Los frutos de la educación

(1760-1828)
El sí de las niñas
Acto III, Escena VIII


DON DIEGO.-   No tengo empeño de saber más... Pero de todo lo que acabo de oír resulta una gravísima contradicción. Usted no se halla inclinada al estado religioso, según parece. Usted me asegura que no tiene queja ninguna de mí, que está persuadida de lo mucho que la estimo, que no piensa casarse con otro, ni debo recelar que nadie dispute su mano... Pues ¿qué llanto es ése? ¿De dónde nace esa tristeza profunda, que en tan poco tiempo ha alterado su semblante de usted, en términos que apenas le reconozco? ¿Son éstas las señales de quererme exclusivamente a mí, de casarse gustosa conmigo dentro de pocos días? ¿Se anuncian así la alegría y el amor?  (Vase iluminando lentamente la escena, suponiendo que viene la luz del día.) 

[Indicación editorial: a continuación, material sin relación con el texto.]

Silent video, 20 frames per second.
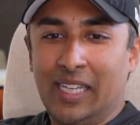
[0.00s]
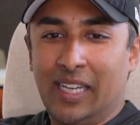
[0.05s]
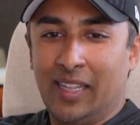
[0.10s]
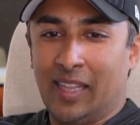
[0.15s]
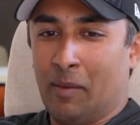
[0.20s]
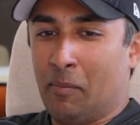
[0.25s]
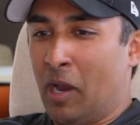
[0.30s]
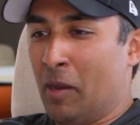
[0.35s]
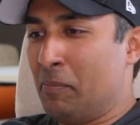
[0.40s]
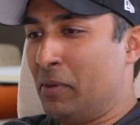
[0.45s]

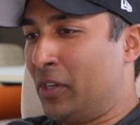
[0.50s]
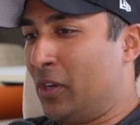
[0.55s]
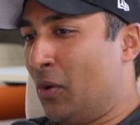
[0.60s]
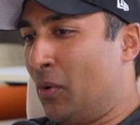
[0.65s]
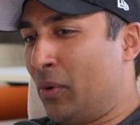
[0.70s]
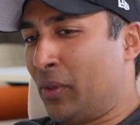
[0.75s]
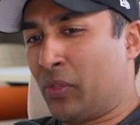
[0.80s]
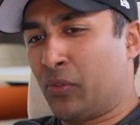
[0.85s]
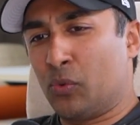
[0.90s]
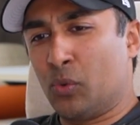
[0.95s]
They might be
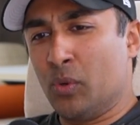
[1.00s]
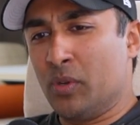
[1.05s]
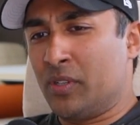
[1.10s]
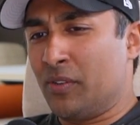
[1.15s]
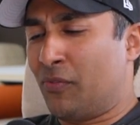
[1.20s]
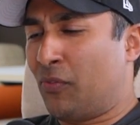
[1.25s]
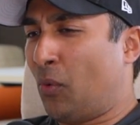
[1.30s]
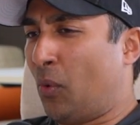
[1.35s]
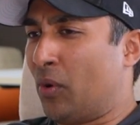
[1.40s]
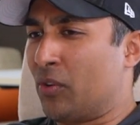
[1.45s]
going through a
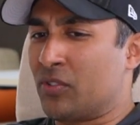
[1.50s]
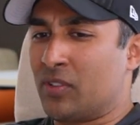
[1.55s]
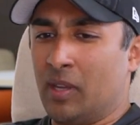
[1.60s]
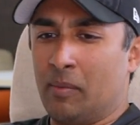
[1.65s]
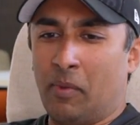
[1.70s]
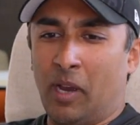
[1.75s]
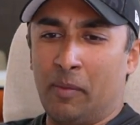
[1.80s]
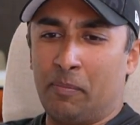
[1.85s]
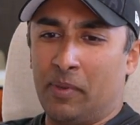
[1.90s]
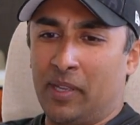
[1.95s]
divorce. They
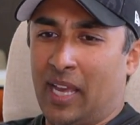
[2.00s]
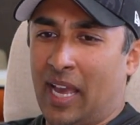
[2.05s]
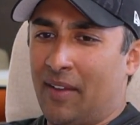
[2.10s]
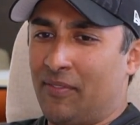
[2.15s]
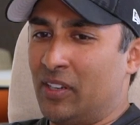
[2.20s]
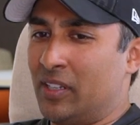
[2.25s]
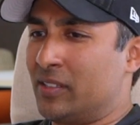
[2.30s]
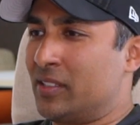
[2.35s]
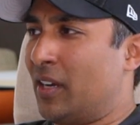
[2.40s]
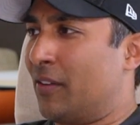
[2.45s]
might be
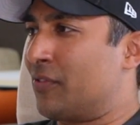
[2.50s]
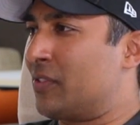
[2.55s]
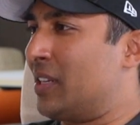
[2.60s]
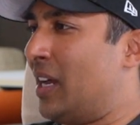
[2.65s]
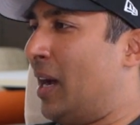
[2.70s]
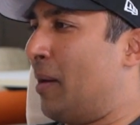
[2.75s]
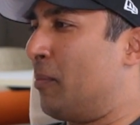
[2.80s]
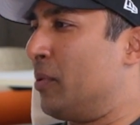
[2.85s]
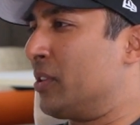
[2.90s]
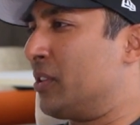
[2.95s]
having a tough
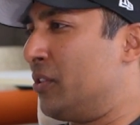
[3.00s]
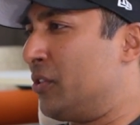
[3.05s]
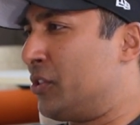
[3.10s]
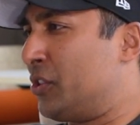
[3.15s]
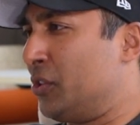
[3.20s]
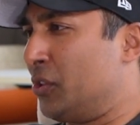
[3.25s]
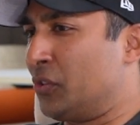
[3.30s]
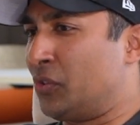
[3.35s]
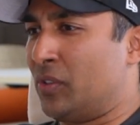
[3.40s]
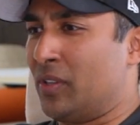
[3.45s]
time with their
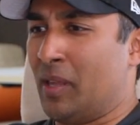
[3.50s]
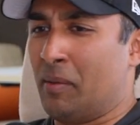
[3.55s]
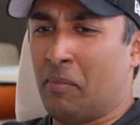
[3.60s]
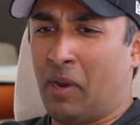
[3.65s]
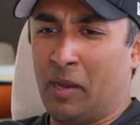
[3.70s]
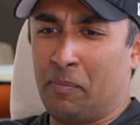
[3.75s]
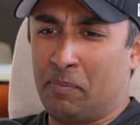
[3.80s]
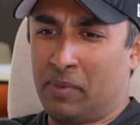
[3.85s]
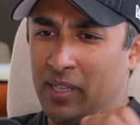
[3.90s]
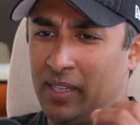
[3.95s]
children. They
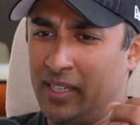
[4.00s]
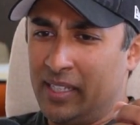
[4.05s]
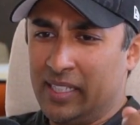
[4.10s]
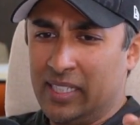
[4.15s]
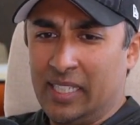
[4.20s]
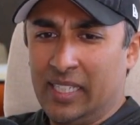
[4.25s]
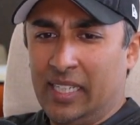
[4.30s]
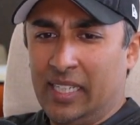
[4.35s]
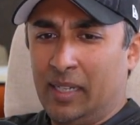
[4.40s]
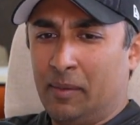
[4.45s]
might be
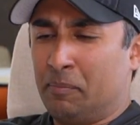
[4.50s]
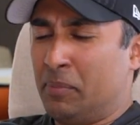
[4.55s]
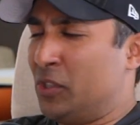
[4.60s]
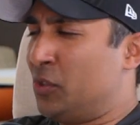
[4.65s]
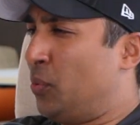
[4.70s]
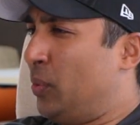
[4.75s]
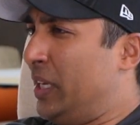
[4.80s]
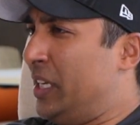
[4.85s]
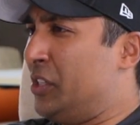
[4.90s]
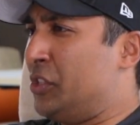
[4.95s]

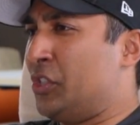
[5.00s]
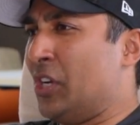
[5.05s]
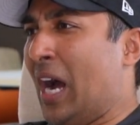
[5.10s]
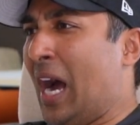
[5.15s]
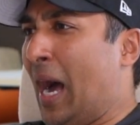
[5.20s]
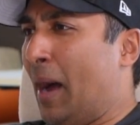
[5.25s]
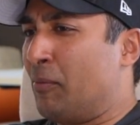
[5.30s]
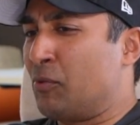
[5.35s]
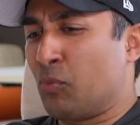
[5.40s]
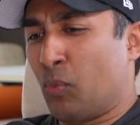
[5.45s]
between
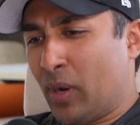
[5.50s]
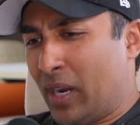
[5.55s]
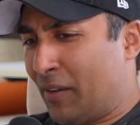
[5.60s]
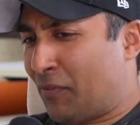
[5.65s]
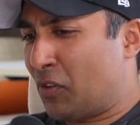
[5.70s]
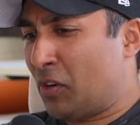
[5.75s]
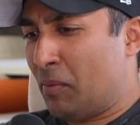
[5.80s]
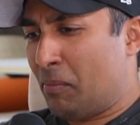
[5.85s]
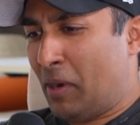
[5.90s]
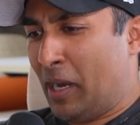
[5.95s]
jobs,
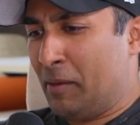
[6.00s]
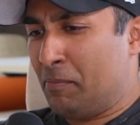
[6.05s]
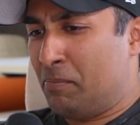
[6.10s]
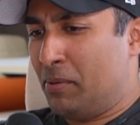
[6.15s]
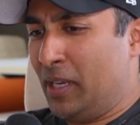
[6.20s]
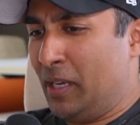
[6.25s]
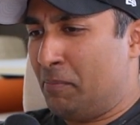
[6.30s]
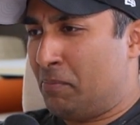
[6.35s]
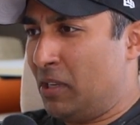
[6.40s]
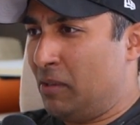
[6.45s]
whatever it might
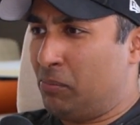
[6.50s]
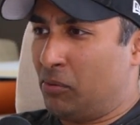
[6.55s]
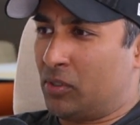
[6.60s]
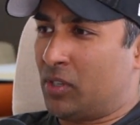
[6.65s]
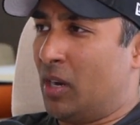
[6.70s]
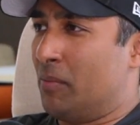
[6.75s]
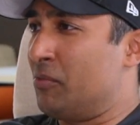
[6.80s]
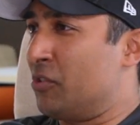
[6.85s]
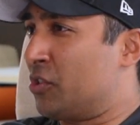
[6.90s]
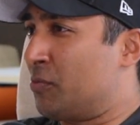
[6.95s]
be. People
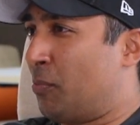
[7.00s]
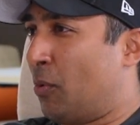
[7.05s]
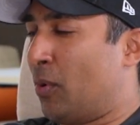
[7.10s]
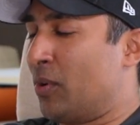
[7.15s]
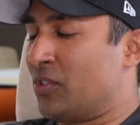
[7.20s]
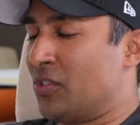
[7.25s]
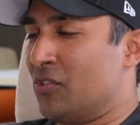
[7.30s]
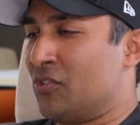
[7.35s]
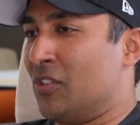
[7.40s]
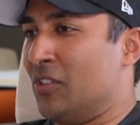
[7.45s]
come to
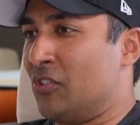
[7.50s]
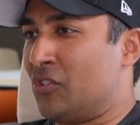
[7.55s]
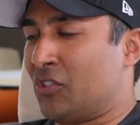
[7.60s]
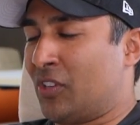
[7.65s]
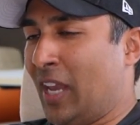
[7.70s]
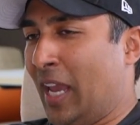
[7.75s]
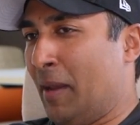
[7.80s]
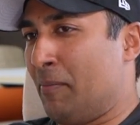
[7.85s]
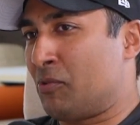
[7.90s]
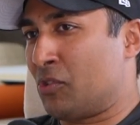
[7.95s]
sports as an
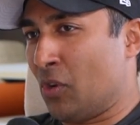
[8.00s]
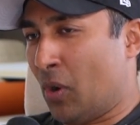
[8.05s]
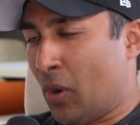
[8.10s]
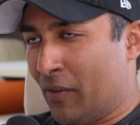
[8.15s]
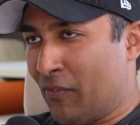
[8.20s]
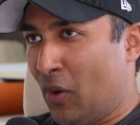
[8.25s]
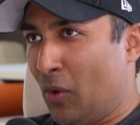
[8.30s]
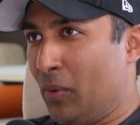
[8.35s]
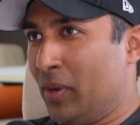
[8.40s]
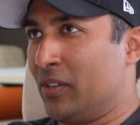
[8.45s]
escape. So
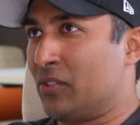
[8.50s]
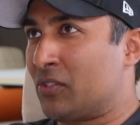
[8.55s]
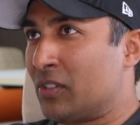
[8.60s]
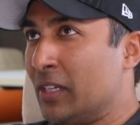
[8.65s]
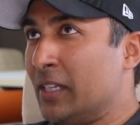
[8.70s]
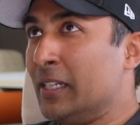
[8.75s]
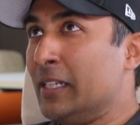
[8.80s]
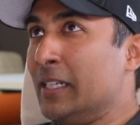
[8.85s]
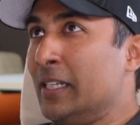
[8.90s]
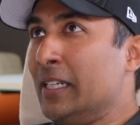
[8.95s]
I've always
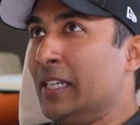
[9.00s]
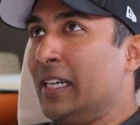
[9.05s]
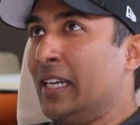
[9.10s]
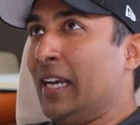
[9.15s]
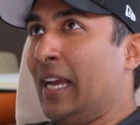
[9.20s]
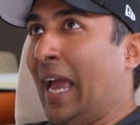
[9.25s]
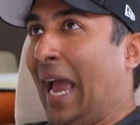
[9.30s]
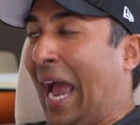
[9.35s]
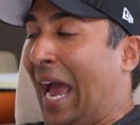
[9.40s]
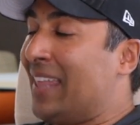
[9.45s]

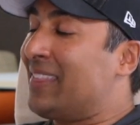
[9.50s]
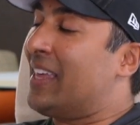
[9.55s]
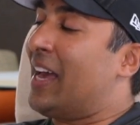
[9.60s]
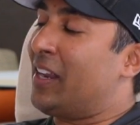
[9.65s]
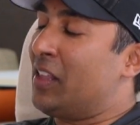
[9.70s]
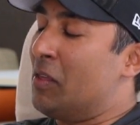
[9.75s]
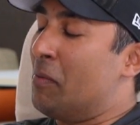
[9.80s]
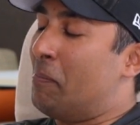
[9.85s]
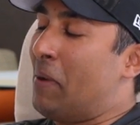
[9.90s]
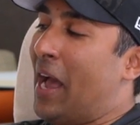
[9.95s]
had that
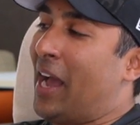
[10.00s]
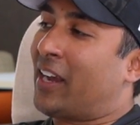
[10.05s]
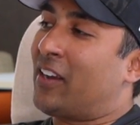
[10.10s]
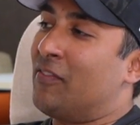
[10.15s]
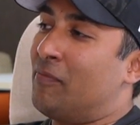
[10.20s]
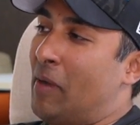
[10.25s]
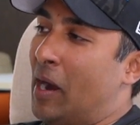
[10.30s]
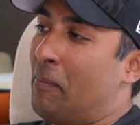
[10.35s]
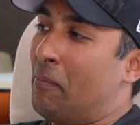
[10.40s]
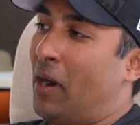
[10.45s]
in the back
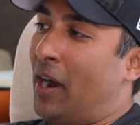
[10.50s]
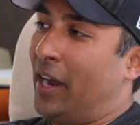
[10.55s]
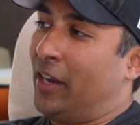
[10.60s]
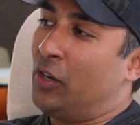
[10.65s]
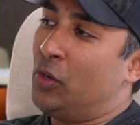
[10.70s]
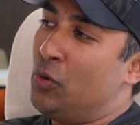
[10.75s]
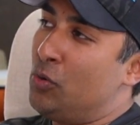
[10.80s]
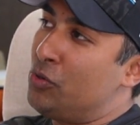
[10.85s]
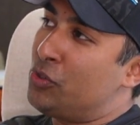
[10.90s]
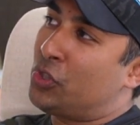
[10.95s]
of my mind.
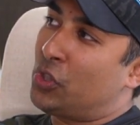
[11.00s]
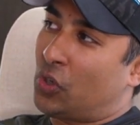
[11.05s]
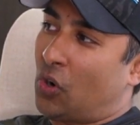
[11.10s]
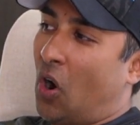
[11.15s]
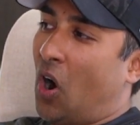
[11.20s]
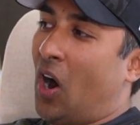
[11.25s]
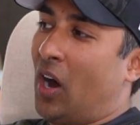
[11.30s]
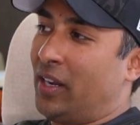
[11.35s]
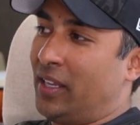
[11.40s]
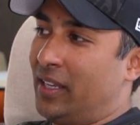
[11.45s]
Who's your
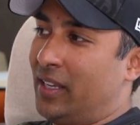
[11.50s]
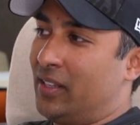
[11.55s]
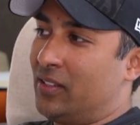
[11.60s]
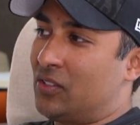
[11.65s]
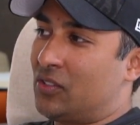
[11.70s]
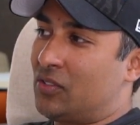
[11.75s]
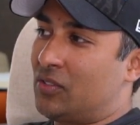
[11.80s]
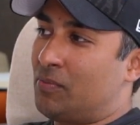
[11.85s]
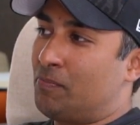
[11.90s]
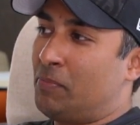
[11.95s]

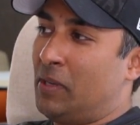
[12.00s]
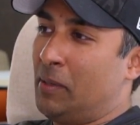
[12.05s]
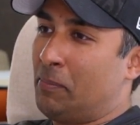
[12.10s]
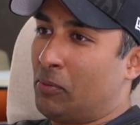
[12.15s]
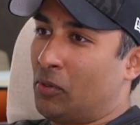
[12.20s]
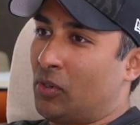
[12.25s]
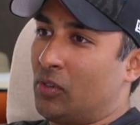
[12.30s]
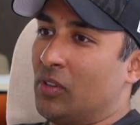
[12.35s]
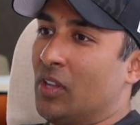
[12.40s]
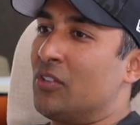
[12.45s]
audience?
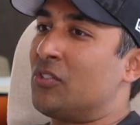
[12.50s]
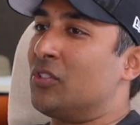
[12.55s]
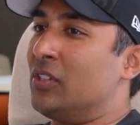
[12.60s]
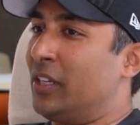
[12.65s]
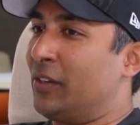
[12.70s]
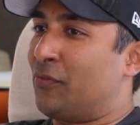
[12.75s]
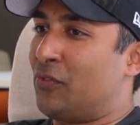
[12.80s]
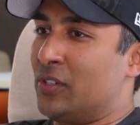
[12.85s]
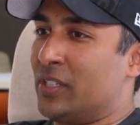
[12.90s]
People are listening for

DOÑA FRANCISCA.-   Y ¿qué motivos le he dado a usted para tales desconfianzas? 
DON DIEGO.-   ¿Pues qué? Si yo prescindo de estas consideraciones, si apresuro las diligencias de nuestra unión, si su madre de usted sigue aprobándola y llega el caso de... 
DOÑA FRANCISCA.-   Haré lo que mi madre me manda, y me casaré con usted. 
DON DIEGO.-   ¿Y después, Paquita? 
DOÑA FRANCISCA.-   Después... y mientras me dure la vida, seré mujer de bien. 
DON DIEGO.-   Eso no lo puedo yo dudar... Pero si usted me considera como el que ha de ser hasta la muerte su compañero y su amigo, dígame usted: estos títulos ¿no me dan algún derecho para merecer de usted mayor confianza? ¿No he de lograr que usted me diga la causa de su dolor? Y no para satisfacer una impertinente curiosidad, sino para emplearme todo en su consuelo, en mejorar su suerte, en hacerla dichosa, si mi conato y mis diligencias pudiesen tanto. 
DOÑA FRANCISCA.-   ¡Dichas para mí!... Ya se acabaron. 
DON DIEGO.-   ¿Por qué? 
DOÑA FRANCISCA.-   Nunca diré por qué. 
DON DIEGO.-   Pero ¡qué obstinado, qué imprudente silencio!... Cuando usted misma debe presumir que no estoy ignorante de lo que hay. 
DOÑA FRANCISCA.-   Si usted lo ignora, señor Don Diego, por Dios no finja que lo sabe; y si en efecto lo sabe usted, no me lo pregunte. 
DON DIEGO.-   Bien está. Una vez que no hay nada que decir, que esa aflicción y esas lágrimas son voluntarias, hoy llegaremos a Madrid, y dentro de ocho días será usted mi mujer. 
DOÑA FRANCISCA.-   Y daré gusto a mi madre. 
DON DIEGO.-   Y vivirá usted infeliz. 
DOÑA FRANCISCA.-   Ya lo sé. 

DON DIEGO.-   Ve aquí los frutos de la educación. Esto es lo que se llama criar bien a una niña: enseñarla a que desmienta y oculte las pasiones más inocentes con una pérfida disimulación. Las juzgan honestas luego que las ven instruidas en el arte de callar y mentir. Se obstinan en que el temperamento, la edad ni el genio no han de tener influencia alguna en sus inclinaciones, o en que su voluntad ha de torcerse al capricho de quien las gobierna. Todo se las permite, menos la sinceridad. Con tal que no digan lo que sienten, con tal que finjan aborrecer lo que más desean, con tal que se presten a pronunciar, cuando se lo mandan, un sí perjuro, sacrílego, origen de tantos escándalos, ya están bien criadas, y se llama excelente educación la que inspira en ellas el temor, la astucia y el silencio de un esclavo.